*What to work on:*
Please repeat the records exactly. The pictures are to be left out.

*Data for the task:*

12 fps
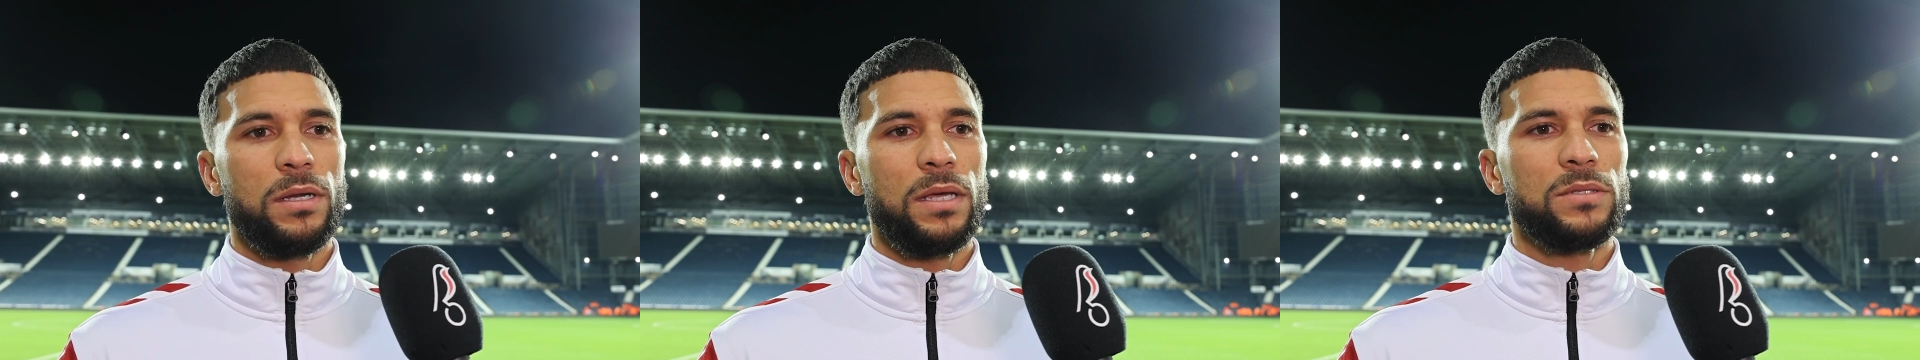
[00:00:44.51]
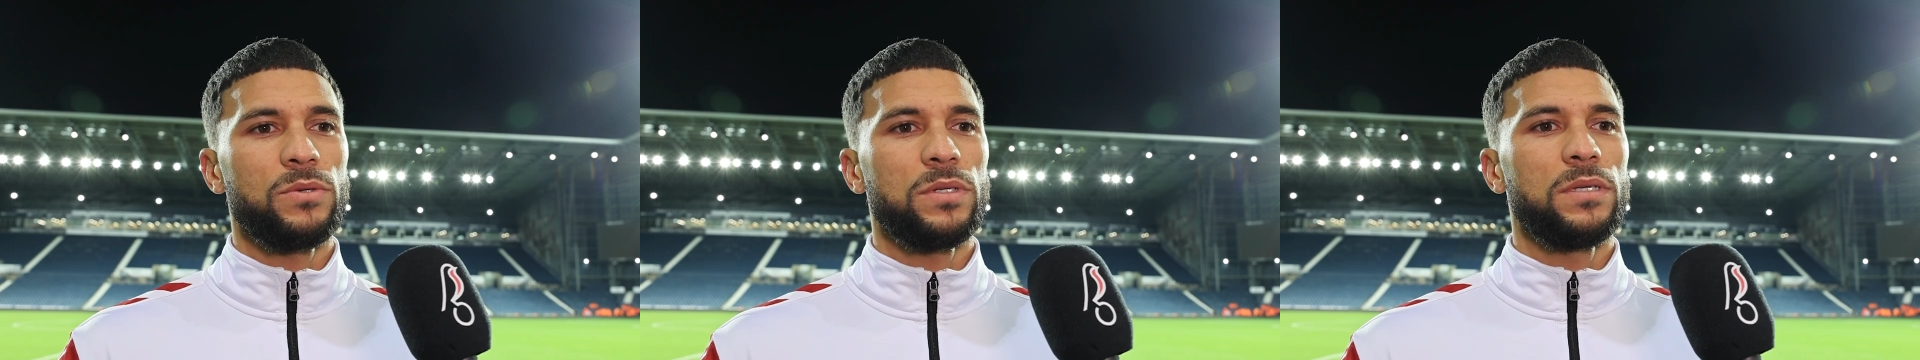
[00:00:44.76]
and
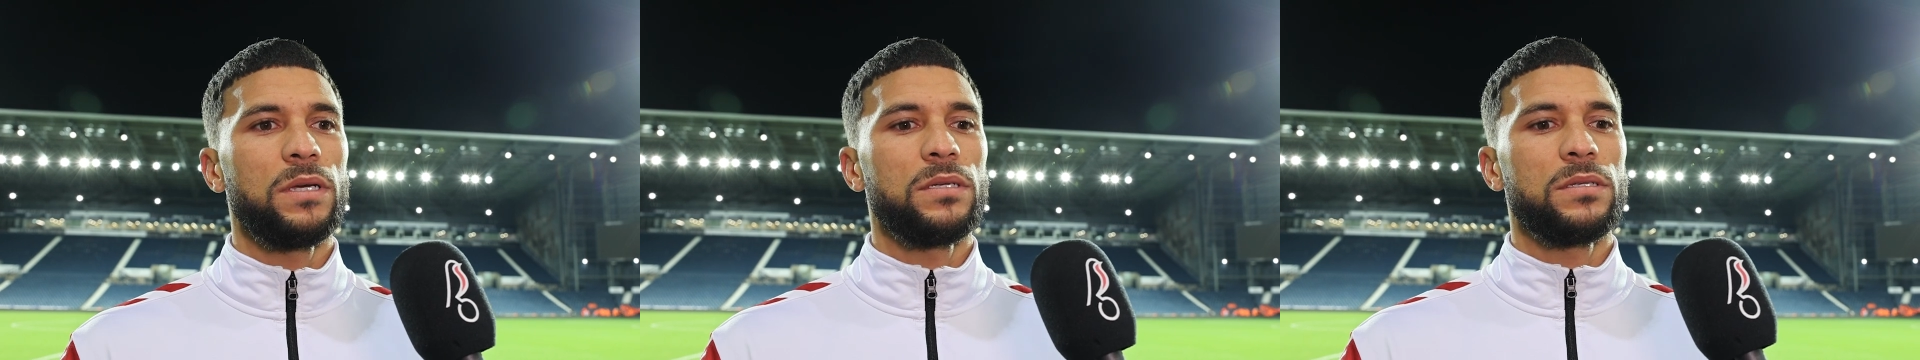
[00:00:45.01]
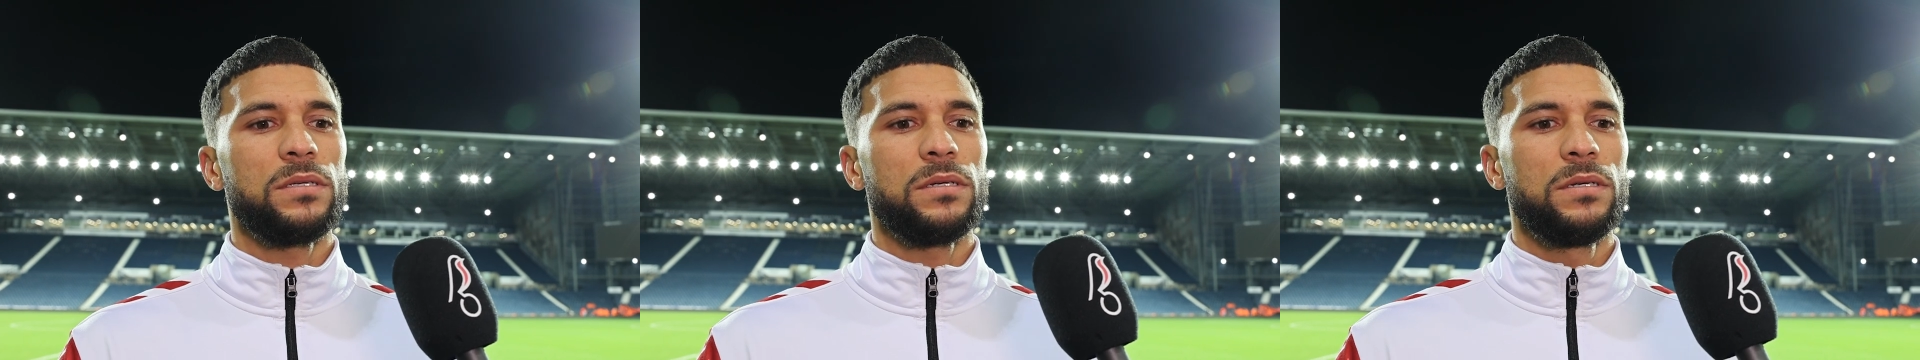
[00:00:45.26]
that's what it
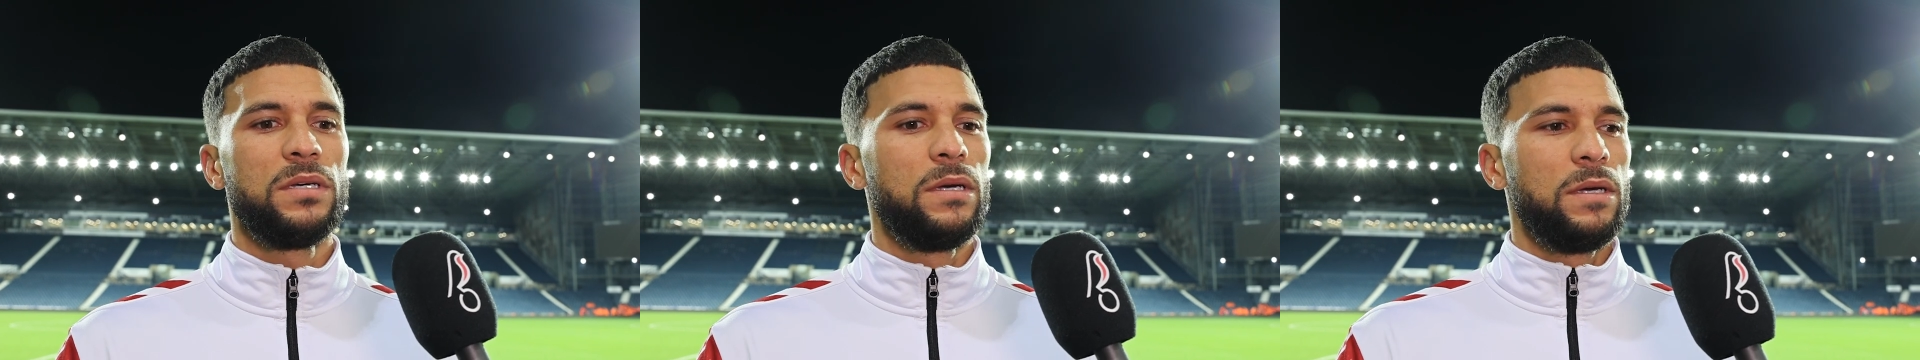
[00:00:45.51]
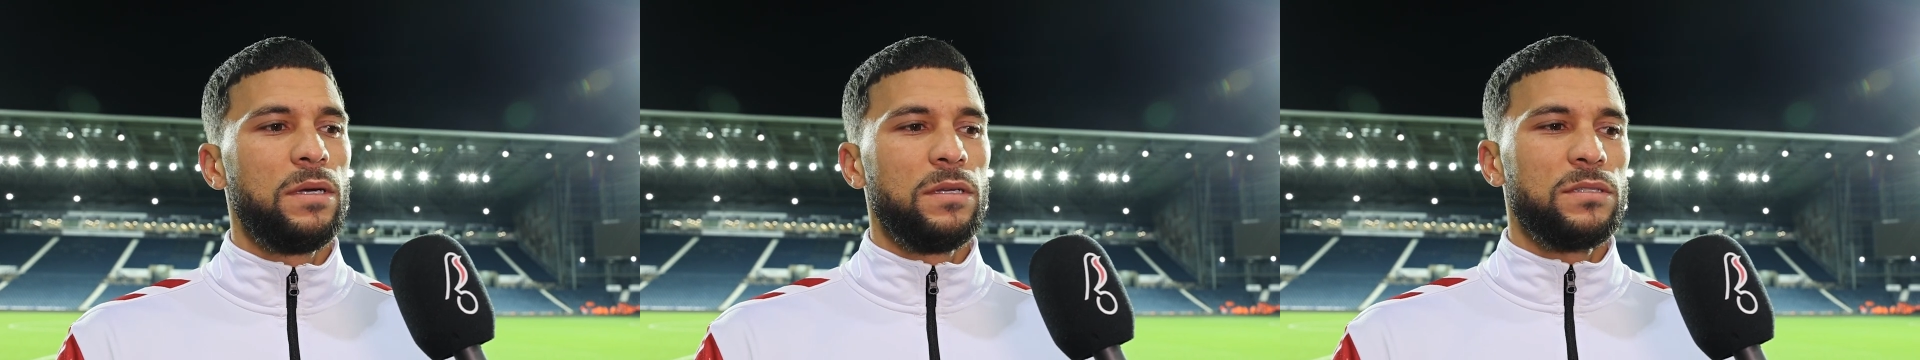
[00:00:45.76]
takes to
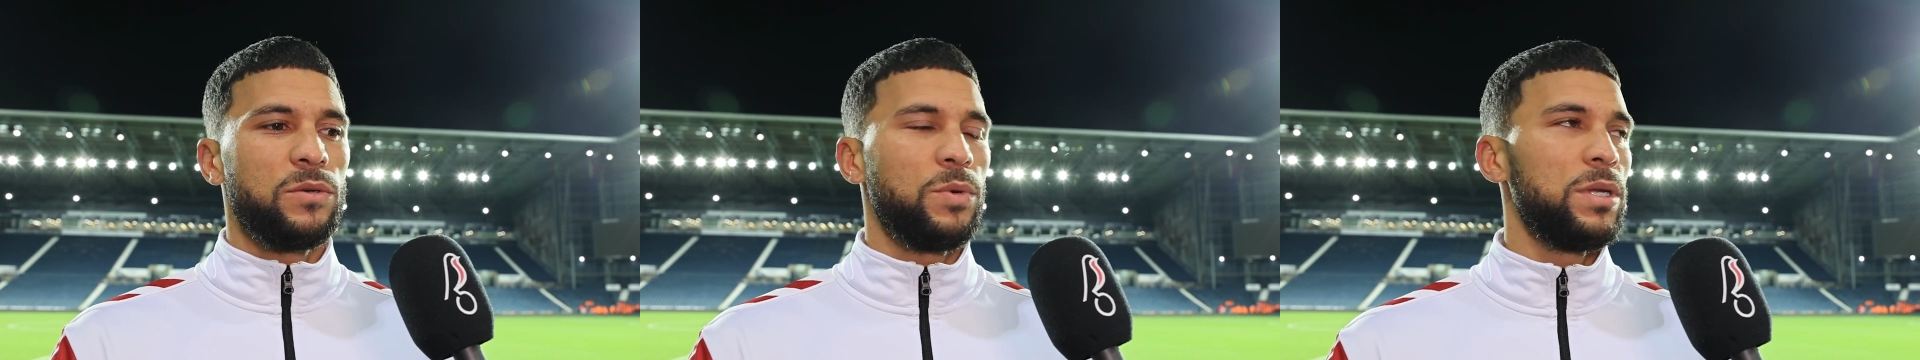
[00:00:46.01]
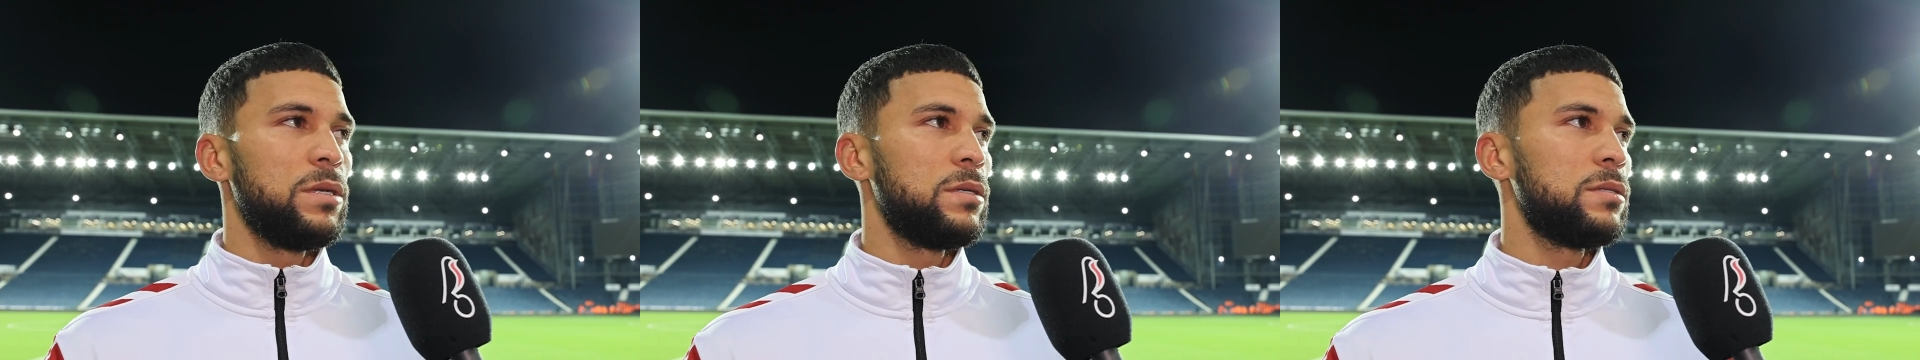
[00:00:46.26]

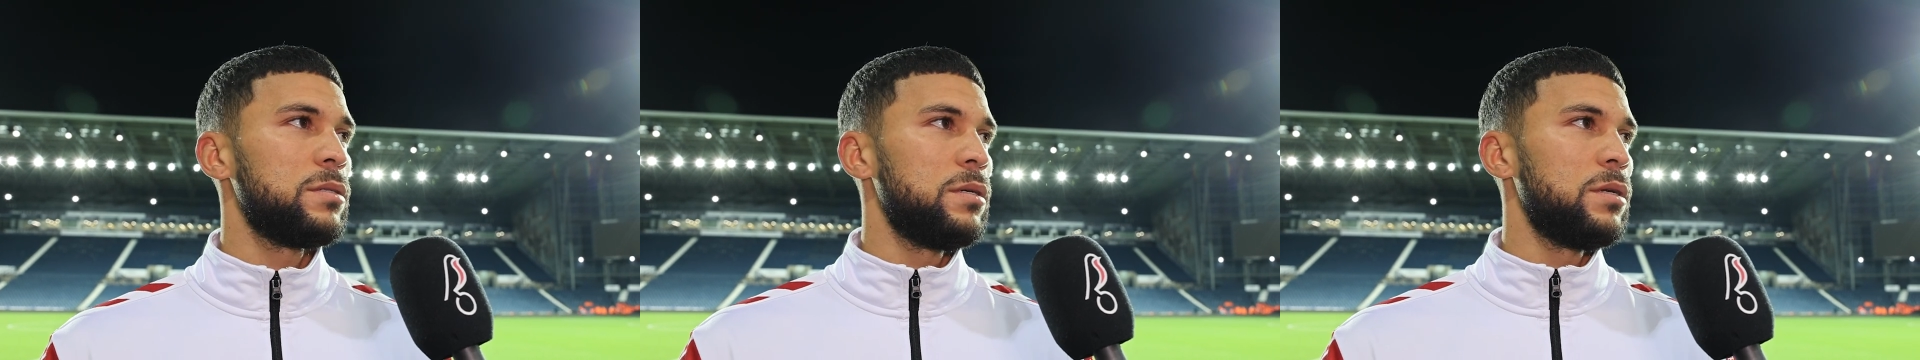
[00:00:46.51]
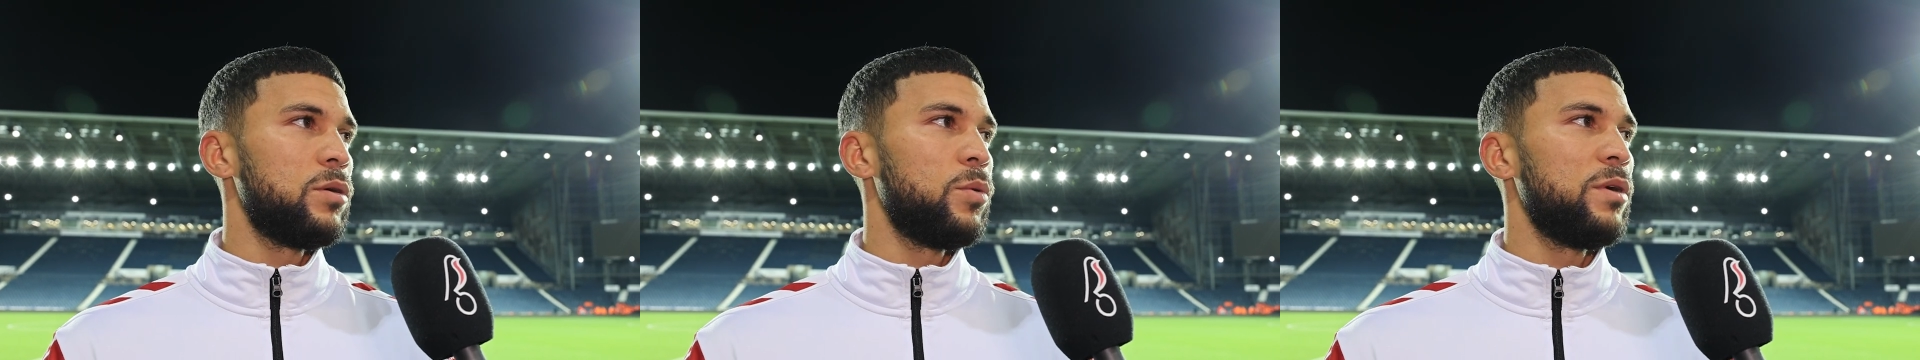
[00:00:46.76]
win,
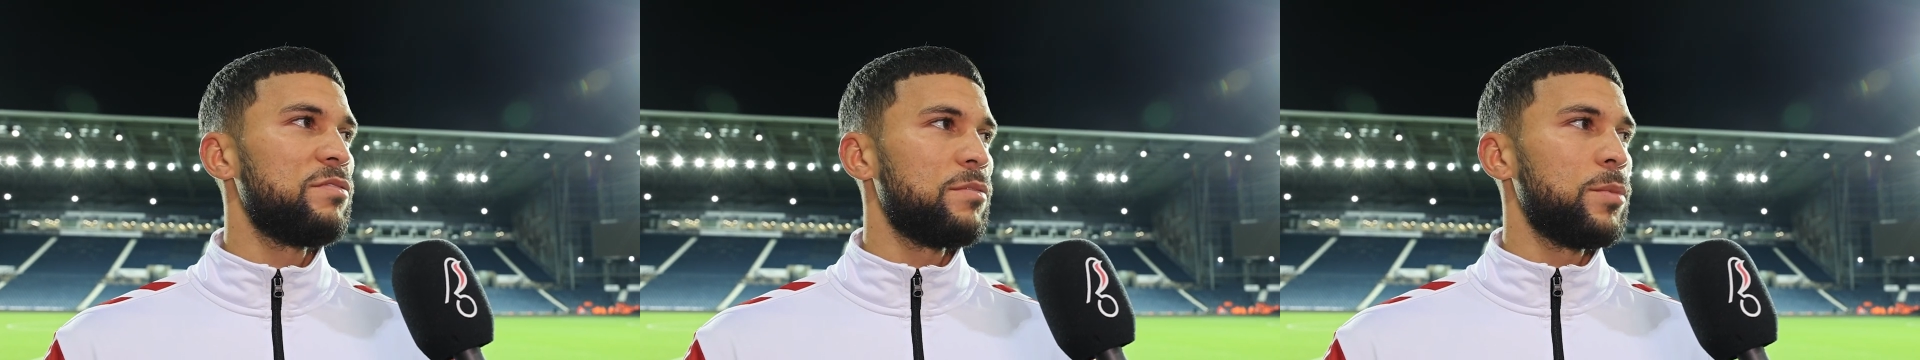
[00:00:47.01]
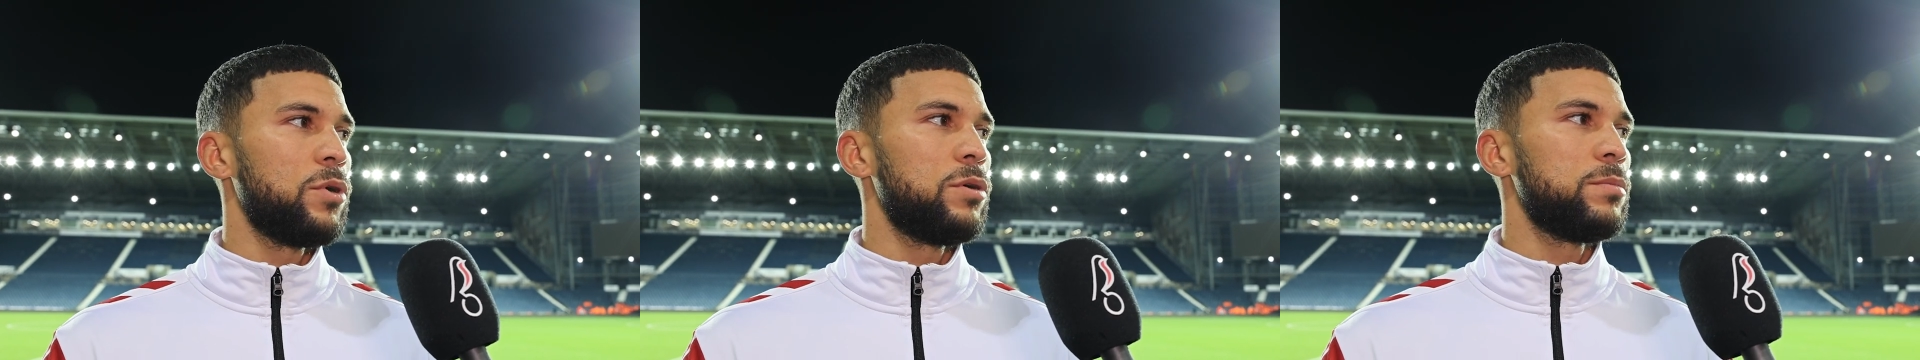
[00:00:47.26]
away
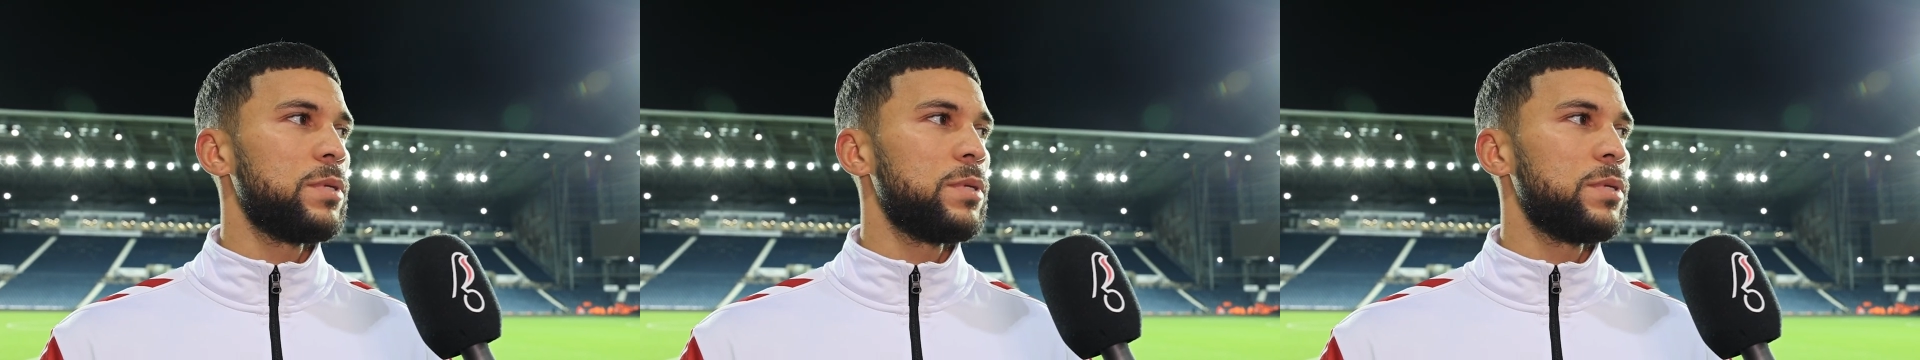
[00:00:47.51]
from home.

*Solution:*
12 fps
[00:00:44.51]
[00:00:44.76]
and
[00:00:45.01]
[00:00:45.26]
that's what it
[00:00:45.51]
[00:00:45.76]
takes to
[00:00:46.01]
[00:00:46.26]

[00:00:46.51]
[00:00:46.76]
win,
[00:00:47.01]
[00:00:47.26]
away
[00:00:47.51]
from home.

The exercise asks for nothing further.